Data supplied Start Marker

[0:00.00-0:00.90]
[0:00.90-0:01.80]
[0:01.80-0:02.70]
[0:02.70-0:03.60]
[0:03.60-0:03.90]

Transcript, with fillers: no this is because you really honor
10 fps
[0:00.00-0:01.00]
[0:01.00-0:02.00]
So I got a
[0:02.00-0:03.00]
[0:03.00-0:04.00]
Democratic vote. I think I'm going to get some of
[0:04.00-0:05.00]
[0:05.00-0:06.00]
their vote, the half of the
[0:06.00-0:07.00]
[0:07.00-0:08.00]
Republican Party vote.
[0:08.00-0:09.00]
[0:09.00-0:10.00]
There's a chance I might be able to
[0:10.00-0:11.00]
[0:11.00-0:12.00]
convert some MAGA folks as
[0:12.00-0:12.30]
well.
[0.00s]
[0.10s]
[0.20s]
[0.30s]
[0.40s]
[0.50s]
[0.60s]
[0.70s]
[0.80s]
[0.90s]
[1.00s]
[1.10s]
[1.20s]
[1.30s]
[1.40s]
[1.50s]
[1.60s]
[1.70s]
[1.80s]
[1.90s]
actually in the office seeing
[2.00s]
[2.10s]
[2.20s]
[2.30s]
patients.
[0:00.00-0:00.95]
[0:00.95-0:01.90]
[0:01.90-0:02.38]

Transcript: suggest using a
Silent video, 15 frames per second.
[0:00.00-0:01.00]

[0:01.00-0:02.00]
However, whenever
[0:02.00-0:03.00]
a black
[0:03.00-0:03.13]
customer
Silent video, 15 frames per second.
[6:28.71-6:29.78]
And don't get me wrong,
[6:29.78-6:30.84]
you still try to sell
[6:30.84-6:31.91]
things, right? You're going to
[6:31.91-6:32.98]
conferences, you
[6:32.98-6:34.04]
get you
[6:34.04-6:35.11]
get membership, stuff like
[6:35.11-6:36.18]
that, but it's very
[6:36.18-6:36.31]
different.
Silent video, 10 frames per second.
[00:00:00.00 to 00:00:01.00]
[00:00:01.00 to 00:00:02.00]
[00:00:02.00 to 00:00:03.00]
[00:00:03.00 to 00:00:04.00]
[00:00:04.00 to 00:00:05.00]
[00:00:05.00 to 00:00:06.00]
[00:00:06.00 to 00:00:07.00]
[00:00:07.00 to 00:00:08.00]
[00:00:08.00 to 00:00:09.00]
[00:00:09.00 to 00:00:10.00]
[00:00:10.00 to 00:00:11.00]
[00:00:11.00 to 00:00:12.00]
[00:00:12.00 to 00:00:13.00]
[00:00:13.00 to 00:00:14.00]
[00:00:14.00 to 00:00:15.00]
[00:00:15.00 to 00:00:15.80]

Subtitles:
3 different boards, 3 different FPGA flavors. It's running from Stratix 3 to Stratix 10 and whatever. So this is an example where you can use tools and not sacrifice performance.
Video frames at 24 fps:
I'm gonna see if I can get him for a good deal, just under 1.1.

Data supplied End Marker

§ Exercise goal:
Print the records above exactly as they appear.

§ Solution to this problem:
[0:00.00-0:00.90]
[0:00.90-0:01.80]
[0:01.80-0:02.70]
[0:02.70-0:03.60]
[0:03.60-0:03.90]

Transcript, with fillers: no this is because you really honor
10 fps
[0:00.00-0:01.00]
[0:01.00-0:02.00]
So I got a
[0:02.00-0:03.00]
[0:03.00-0:04.00]
Democratic vote. I think I'm going to get some of
[0:04.00-0:05.00]
[0:05.00-0:06.00]
their vote, the half of the
[0:06.00-0:07.00]
[0:07.00-0:08.00]
Republican Party vote.
[0:08.00-0:09.00]
[0:09.00-0:10.00]
There's a chance I might be able to
[0:10.00-0:11.00]
[0:11.00-0:12.00]
convert some MAGA folks as
[0:12.00-0:12.30]
well.
[0.00s]
[0.10s]
[0.20s]
[0.30s]
[0.40s]
[0.50s]
[0.60s]
[0.70s]
[0.80s]
[0.90s]
[1.00s]
[1.10s]
[1.20s]
[1.30s]
[1.40s]
[1.50s]
[1.60s]
[1.70s]
[1.80s]
[1.90s]
actually in the office seeing
[2.00s]
[2.10s]
[2.20s]
[2.30s]
patients.
[0:00.00-0:00.95]
[0:00.95-0:01.90]
[0:01.90-0:02.38]

Transcript: suggest using a
Silent video, 15 frames per second.
[0:00.00-0:01.00]

[0:01.00-0:02.00]
However, whenever
[0:02.00-0:03.00]
a black
[0:03.00-0:03.13]
customer
Silent video, 15 frames per second.
[6:28.71-6:29.78]
And don't get me wrong,
[6:29.78-6:30.84]
you still try to sell
[6:30.84-6:31.91]
things, right? You're going to
[6:31.91-6:32.98]
conferences, you
[6:32.98-6:34.04]
get you
[6:34.04-6:35.11]
get membership, stuff like
[6:35.11-6:36.18]
that, but it's very
[6:36.18-6:36.31]
different.
Silent video, 10 frames per second.
[00:00:00.00 to 00:00:01.00]
[00:00:01.00 to 00:00:02.00]
[00:00:02.00 to 00:00:03.00]
[00:00:03.00 to 00:00:04.00]
[00:00:04.00 to 00:00:05.00]
[00:00:05.00 to 00:00:06.00]
[00:00:06.00 to 00:00:07.00]
[00:00:07.00 to 00:00:08.00]
[00:00:08.00 to 00:00:09.00]
[00:00:09.00 to 00:00:10.00]
[00:00:10.00 to 00:00:11.00]
[00:00:11.00 to 00:00:12.00]
[00:00:12.00 to 00:00:13.00]
[00:00:13.00 to 00:00:14.00]
[00:00:14.00 to 00:00:15.00]
[00:00:15.00 to 00:00:15.80]

Subtitles:
3 different boards, 3 different FPGA flavors. It's running from Stratix 3 to Stratix 10 and whatever. So this is an example where you can use tools and not sacrifice performance.
Video frames at 24 fps:
I'm gonna see if I can get him for a good deal, just under 1.1.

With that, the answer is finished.